Strasburgo. Quando prende la parola, Julio Borges chiede un applauso per tutti gli oppositori politici chiusi nelle carceri del Venezuela. Facendolo, non nasconde la commozione: “Non è facile parlare quando si ha un nodo alla gola, come ora. Ma lo farò lo stesso. Dedico il premio Sakharov a tutti i dissidenti politici. Quelli che sono in prigione, quelli che sono oggi presenti in aula. Lo dedico anche a chi ha dovuto lasciare il Venezuela per trovare altrove possibilità che il paese non offre più”, dichiara. Julio Borges, avvocato, ritira il premio in quanto rappresentante dell’Assemblea Nazionale, la stessa che lo scorso marzo Maduro aveva spogliato dei suoi poteri. E’ la prima volta che il premio Sakharov – il principale riconoscimento che le istituzioni europee conferiscono a chi tutela i diritti umani – viene dedicato a un’istituzione. “Nell’assegnarlo, difendiamo la libertà di espressione e il principio della separazione dei poteri”, ha dichiarato il presidente Tajani.

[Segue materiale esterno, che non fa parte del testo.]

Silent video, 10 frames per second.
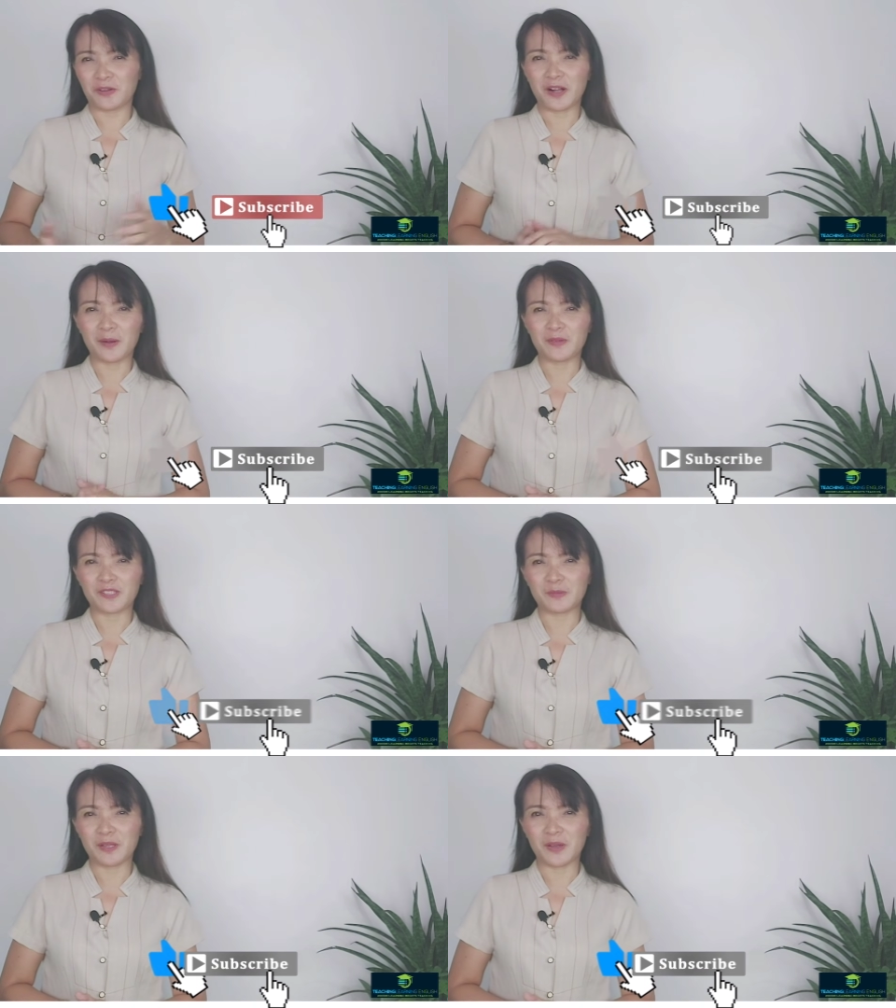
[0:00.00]
your
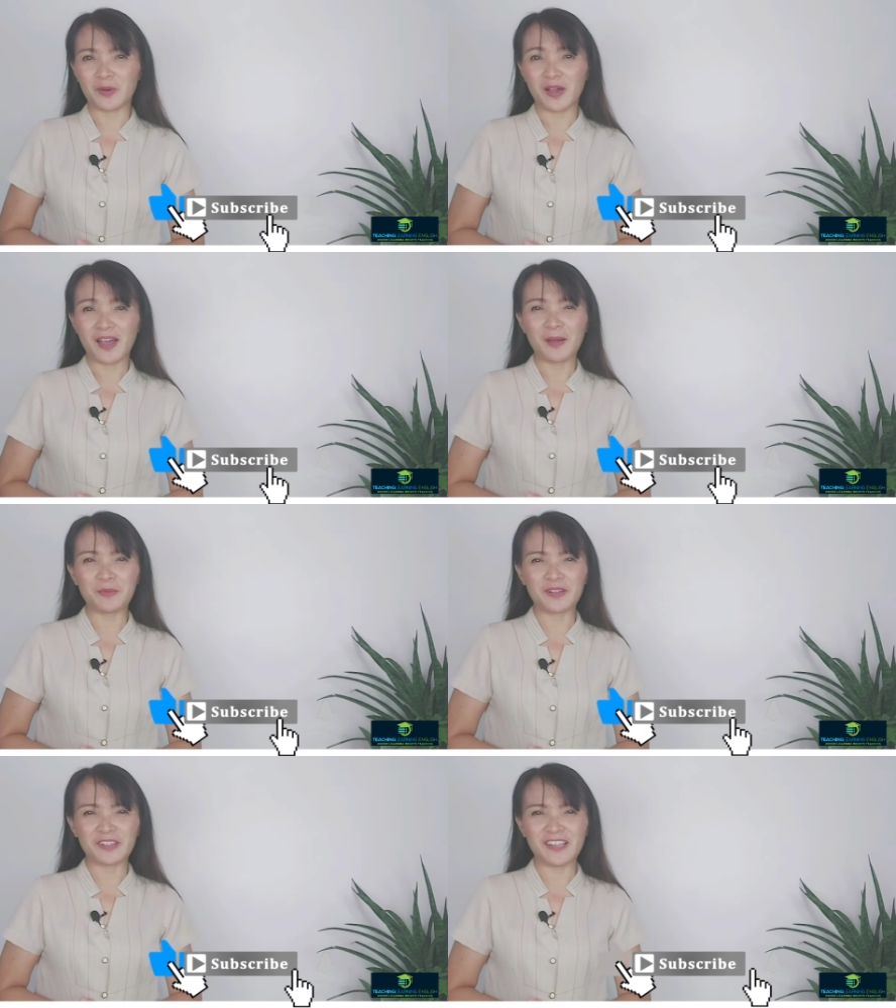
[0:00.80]
comments below.
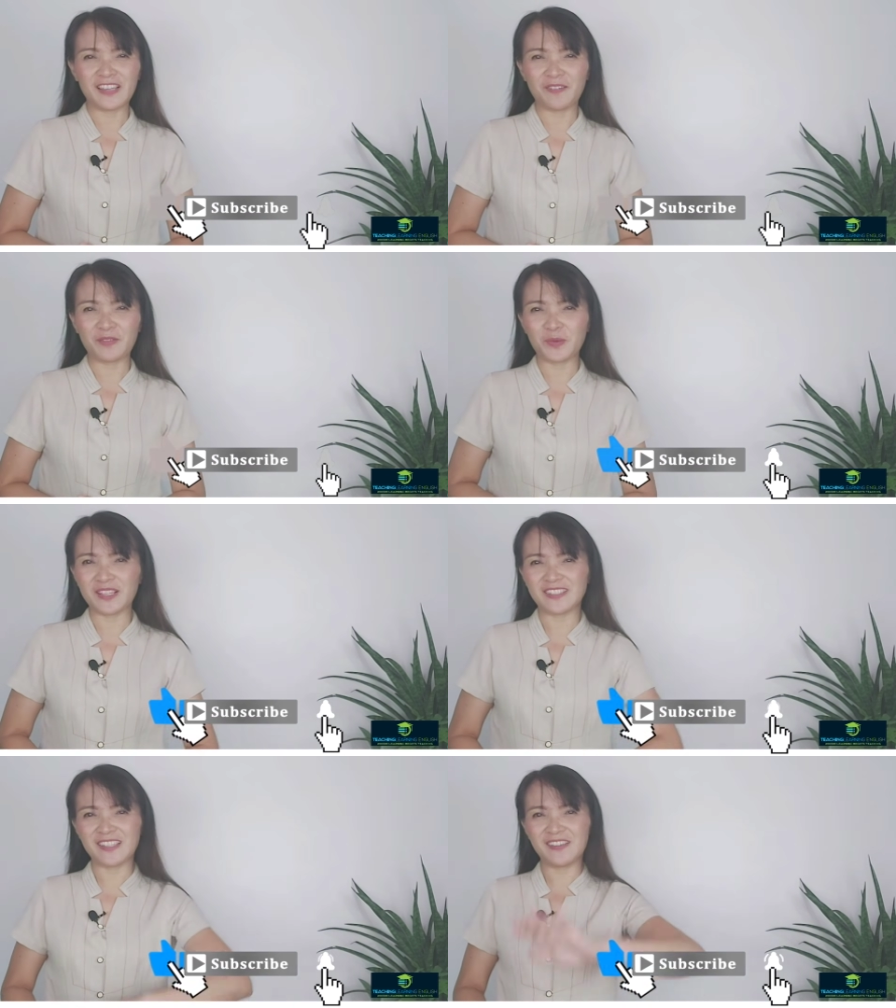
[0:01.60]
Happy learning,
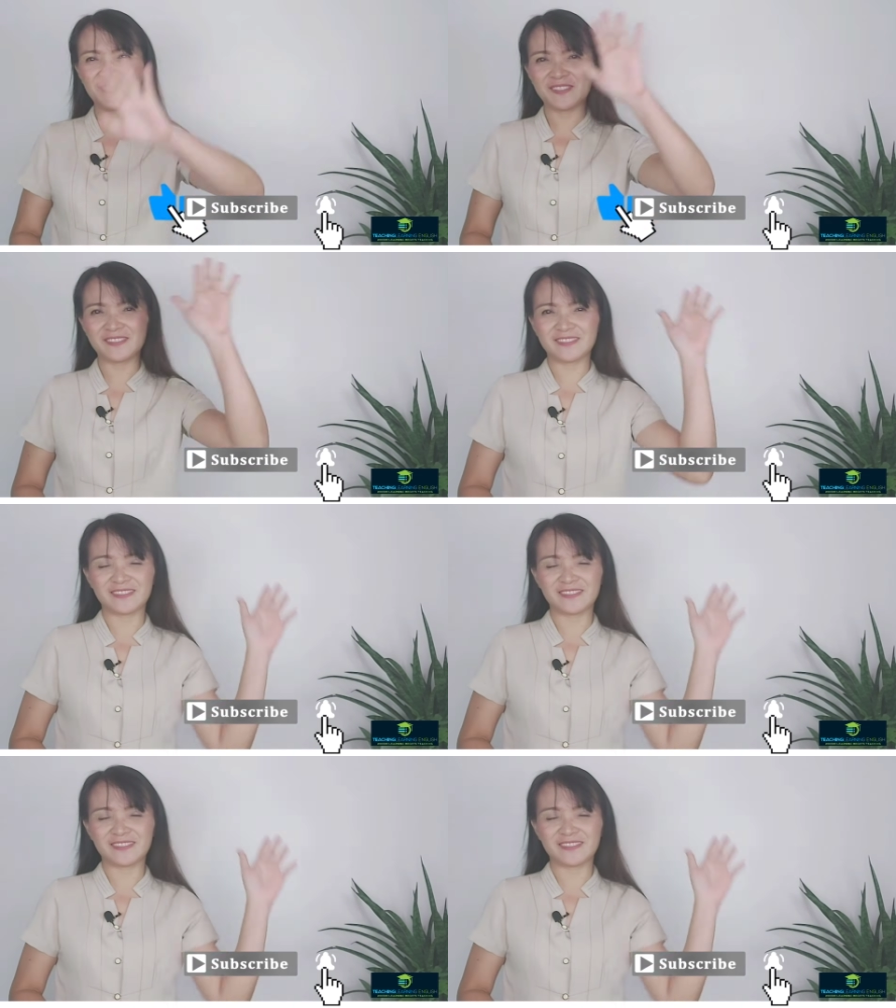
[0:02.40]
everyone. See you.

Apertura di una cooperazione umanitaria. Borges ha chiesto l’intervento delle istituzioni europee. “Il governo di Maduro rifiuta gli aiuti umanitari. Ma la lotta per la dignità darà i suoi frutti”, ha dichiarato. Appello raccolto dal presidente del parlamento europeo, che avanza la possibilità di inviare un osservatorio in vista delle elezioni presidenziali che si terranno in Venezuela nel 2018.

Un paese al collasso. I dati sulla crisi del Venezuela fanno impressione. Secondo l’Encuesta Nacional de Condiciones de Vida, uno studio realizzato dalla fondazione Bengoa, nel 2016 il 32,5 per cento della popolazione ha consumato due o meno pasti al giorno, segnando un aumento rispetto al 2015 quando era all’11,3 per cento. La Caritas parla di condizioni di povertà estrema: più delle metà della popolazione non riesce a soddisfare i bisogni primari. Mentre secondo una ricerca del Ministero della salute venezuelano, più di 11mila bambini con meno di un anno sono morti nel 2016 per cause legate alla mancanza di medicine, di macchinari e di controlli maggiori. Le condizioni negli ospedali pubblici non riescono a garantire il diritto alla salute: mancano gli antibiotici, l’adrenalina per potere effettuare gli interventi chirurgi. Alle precarie condizioni sanitarie, si aggiungono i dati sulle manifestazioni in piazza contro il governo Maduro. Le proteste sono continuate e il bilancio è diventato tragico: tra aprile e agosto ci sono stati più di 130 morti, diecimila feriti e tremila arresti, tra cui 500 oppositori politici.